Bloom, who is now the publisher of, attributes the date's notoriety as an annual meeting of cannabis smokers to the folks who produced the flier. 

The Compounds in Marijuana 

Another argument is that marijuana has 420 active compounds, thus the apparent connection between the number and the drug. But marijuana has close to 500 compounds.

The Oldest Reference

  1. Lovecraft and Kenneth Sterling's 1939 short story "In the Walls of Eryx" offers another alternative. According to his watch, the account recounts "curious mirage-plants" that got the narrator high around 4:20 a.m. Because the anecdote is from 1939, it may be the oldest published reference to 420.

Relation with Congress or Law Enforcement

There are a few 420 hypotheses about the police and Congress as well. The first, which refers to what police would say over the radio if they saw you buying a pack, is incorrect. Regrettably, that radio code is for homicide.
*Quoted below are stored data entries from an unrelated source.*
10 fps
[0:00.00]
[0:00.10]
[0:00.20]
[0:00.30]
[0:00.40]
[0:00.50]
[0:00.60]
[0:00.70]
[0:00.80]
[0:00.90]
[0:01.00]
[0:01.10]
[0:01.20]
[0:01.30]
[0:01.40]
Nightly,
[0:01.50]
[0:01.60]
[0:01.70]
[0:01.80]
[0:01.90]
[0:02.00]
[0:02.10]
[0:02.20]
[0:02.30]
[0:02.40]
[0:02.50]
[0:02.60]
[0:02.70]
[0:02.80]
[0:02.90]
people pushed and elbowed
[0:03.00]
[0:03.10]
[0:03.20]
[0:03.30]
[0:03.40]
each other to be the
What about the one about Congress? It's not that the two are unrelated. A measure in the California Senate called 420 is named after the cannabis culture staple, but it's not its origin.
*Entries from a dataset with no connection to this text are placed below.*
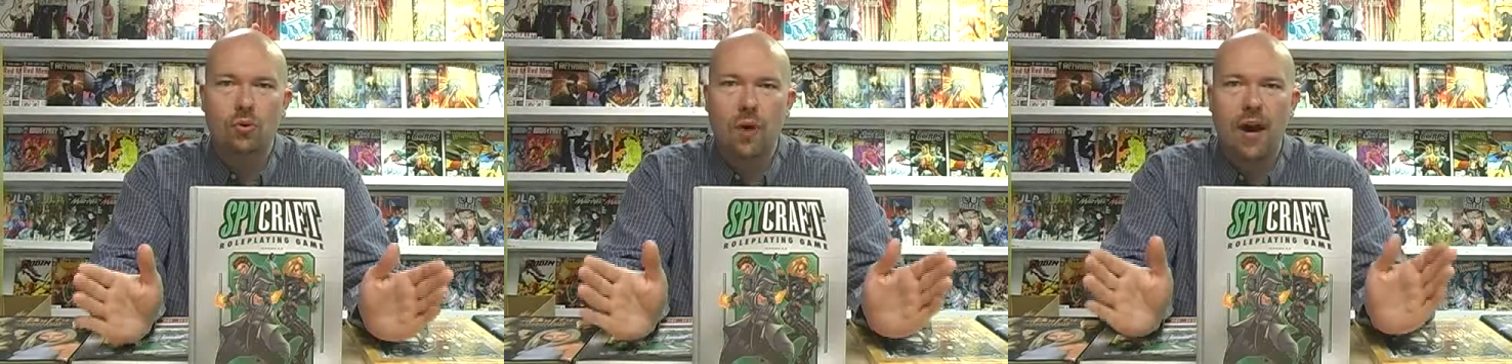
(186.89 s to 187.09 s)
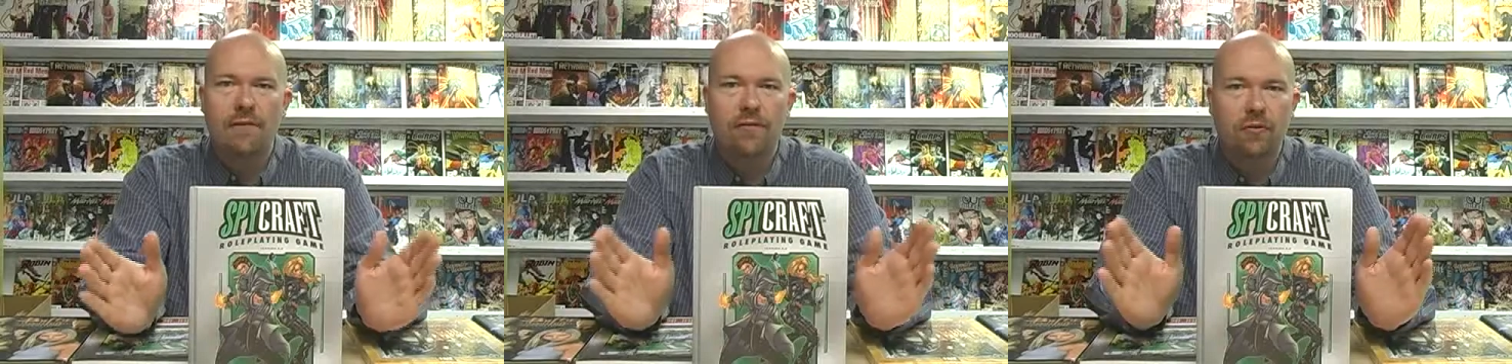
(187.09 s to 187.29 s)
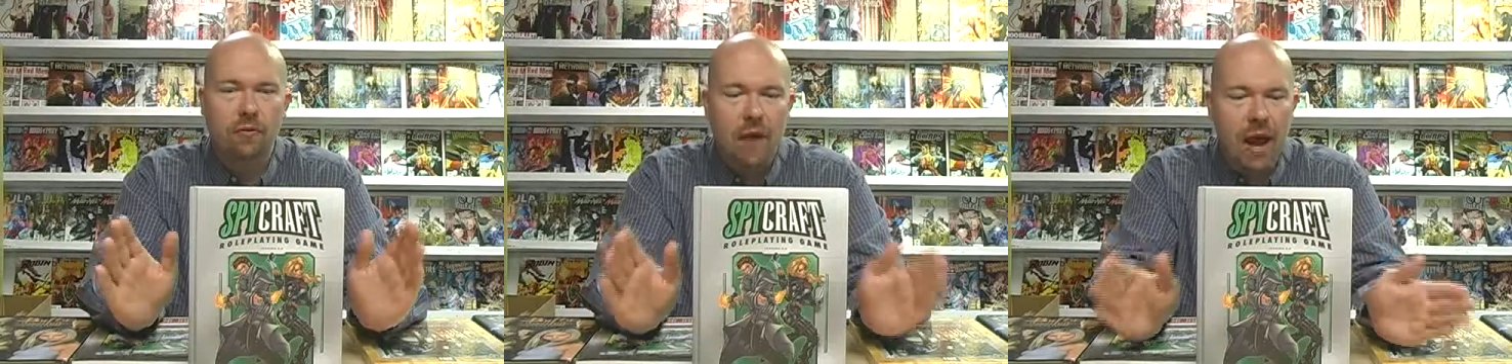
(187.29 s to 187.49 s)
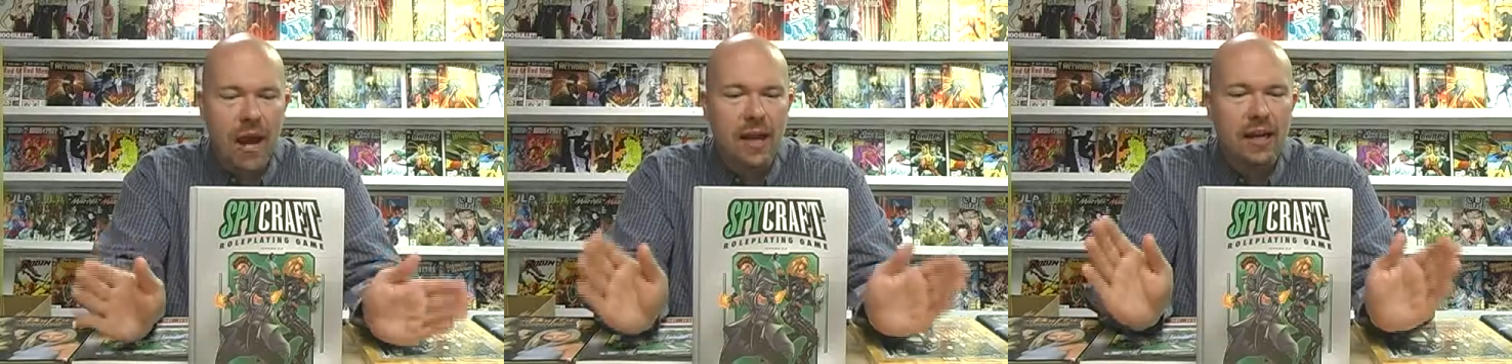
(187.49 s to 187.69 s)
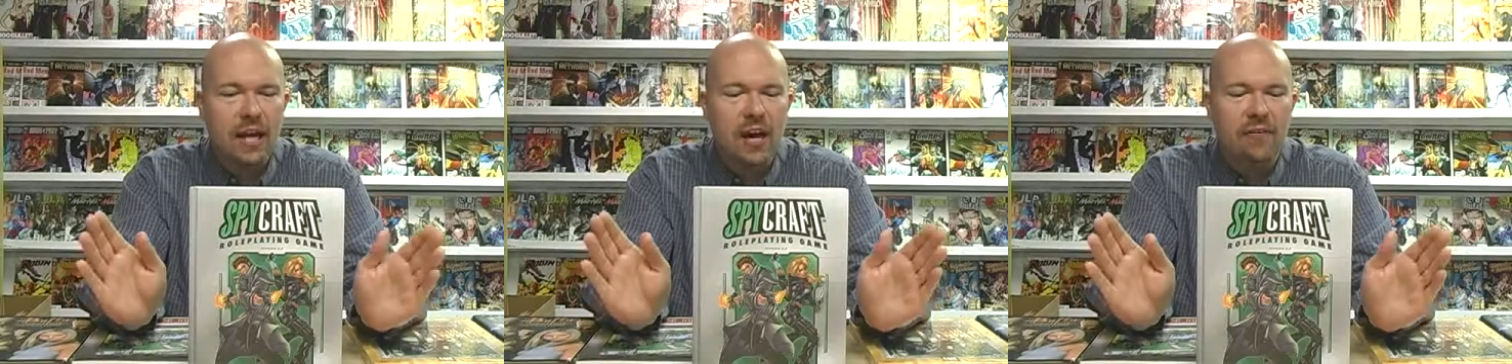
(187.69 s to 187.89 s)
a
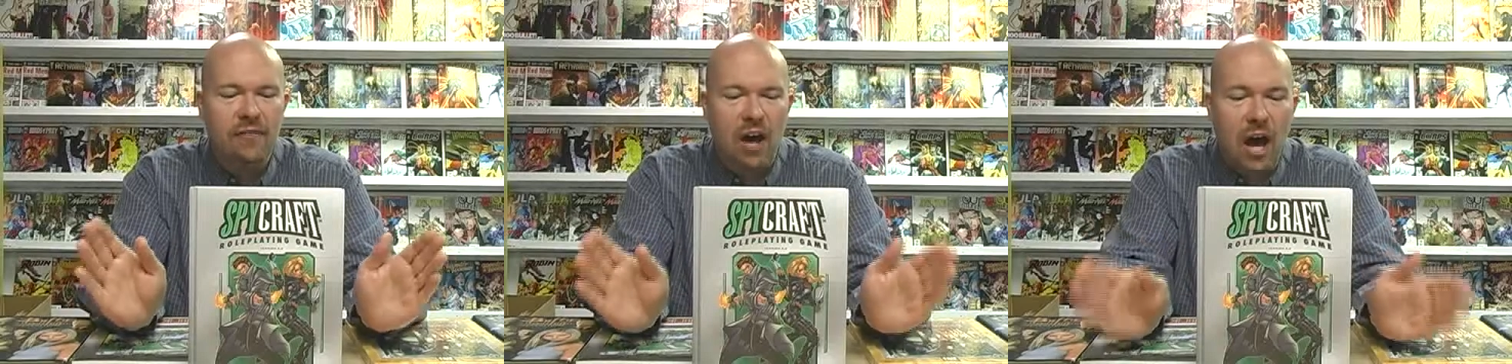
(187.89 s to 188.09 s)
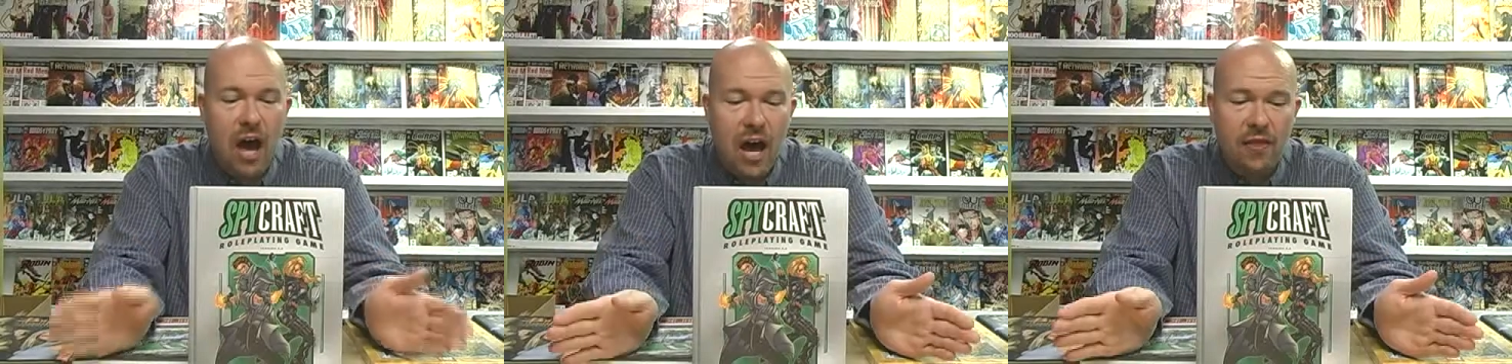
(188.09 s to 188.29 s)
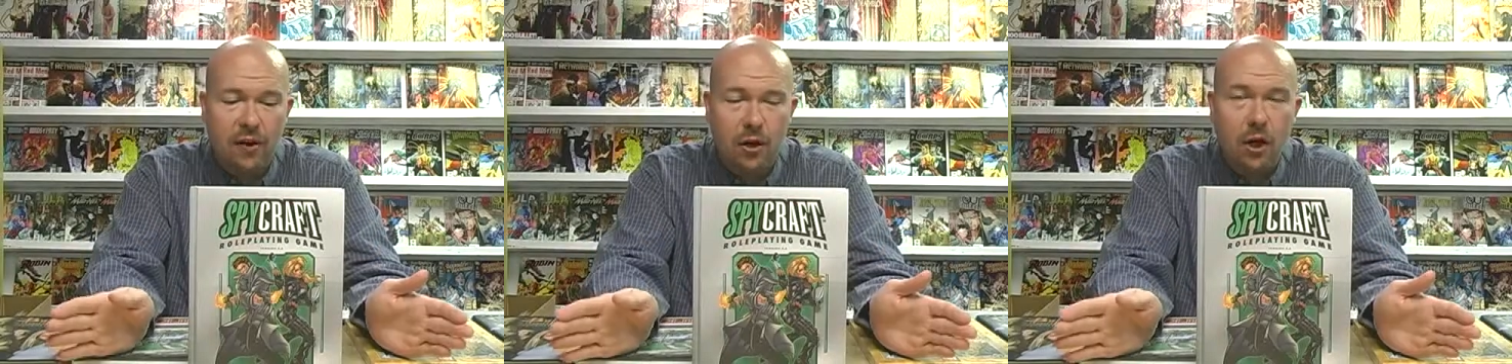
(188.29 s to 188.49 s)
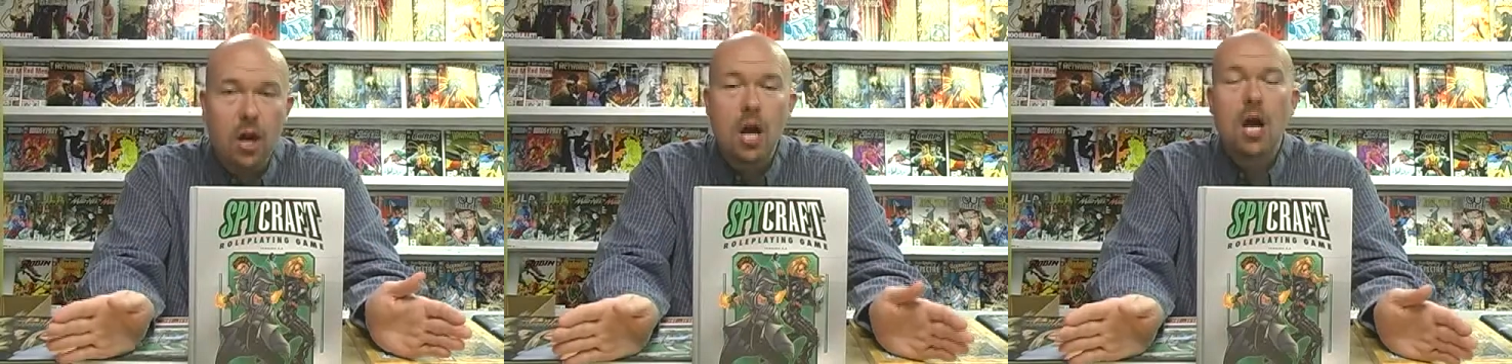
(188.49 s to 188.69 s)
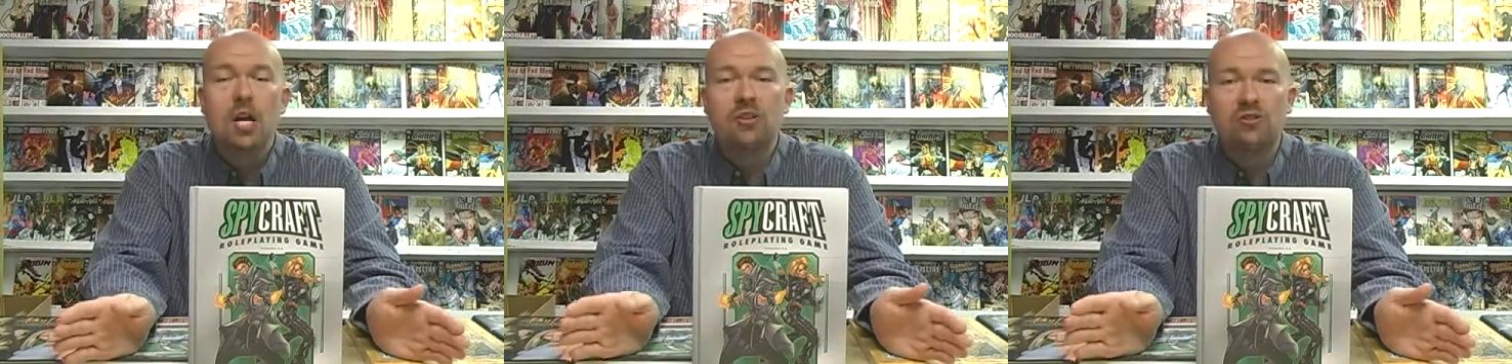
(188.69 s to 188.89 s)
variety of other
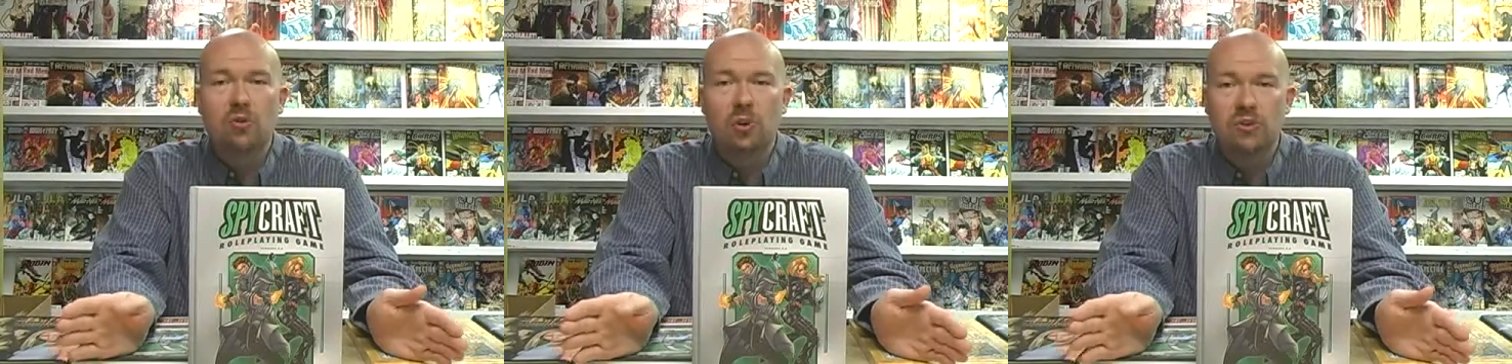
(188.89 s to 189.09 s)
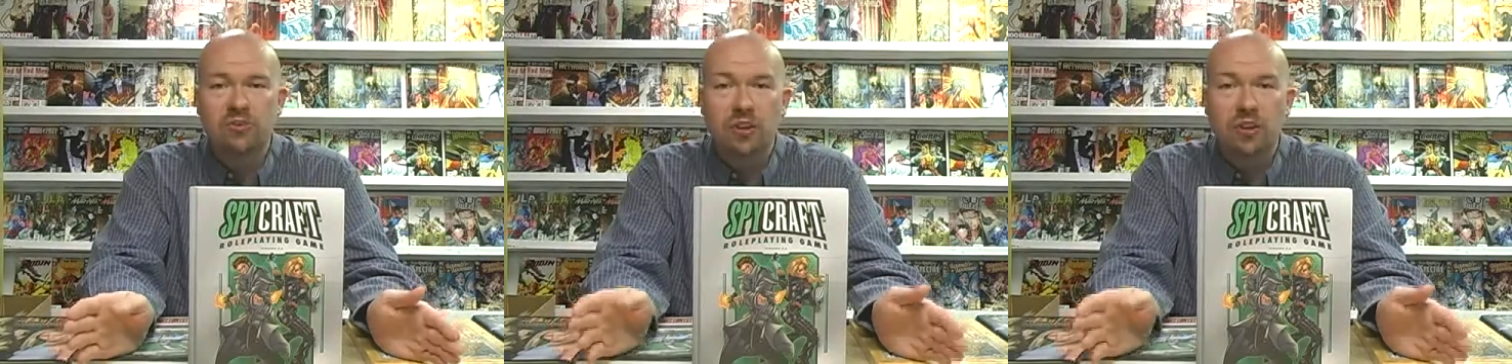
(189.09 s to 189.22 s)
sorts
Other Theories That Don't Make Sense

Some people believe it was named after Bob Marley's death date, although he died on May 11. Some speculate that it has something to do with Adolf Hitler's birthday, but why would that be significant? (Even if April 20 is his birthday.)

Finally, an individual once suggested that the optimum day to grow marijuana is April 20, but that depends entirely on where you're planting it.

Whatever the origins of 420, it has undoubtedly become a memorable holiday for cannabis enthusiasts.

420 is becoming a commercial event

Originally, 420 was a hippie movement holiday to protest, at least to an extent, the legal and social stigmas associated with marijuana. However, as big corporations and businesses start to produce, advertise, and market marijuana, 420 is losing its position as a hippie culture symbol — and this could spell the end of the classical countercultural holiday.

If the commercial marijuana industry espouses 420, it wouldn't be perceived with the same cultural meaning, although people would still celebrate it.

Marijuana and alcohol companies are now using the holiday to promote and market their products. We've witnessed the institution of events such as the Cannabis Cup that feature notable musicians such as 2 Chainz. These offer celebrities and their businesses to push their brands and products.

With this popularization, the industry will continue to grow. Most companies will leverage this wave and the imminent legalization of marijuana across the country to create wealth.

Thus, 420 is a perfect example of societal shift—from being a counterculture symbol created by hippies to being a sellable commodity that companies can use to create wealth.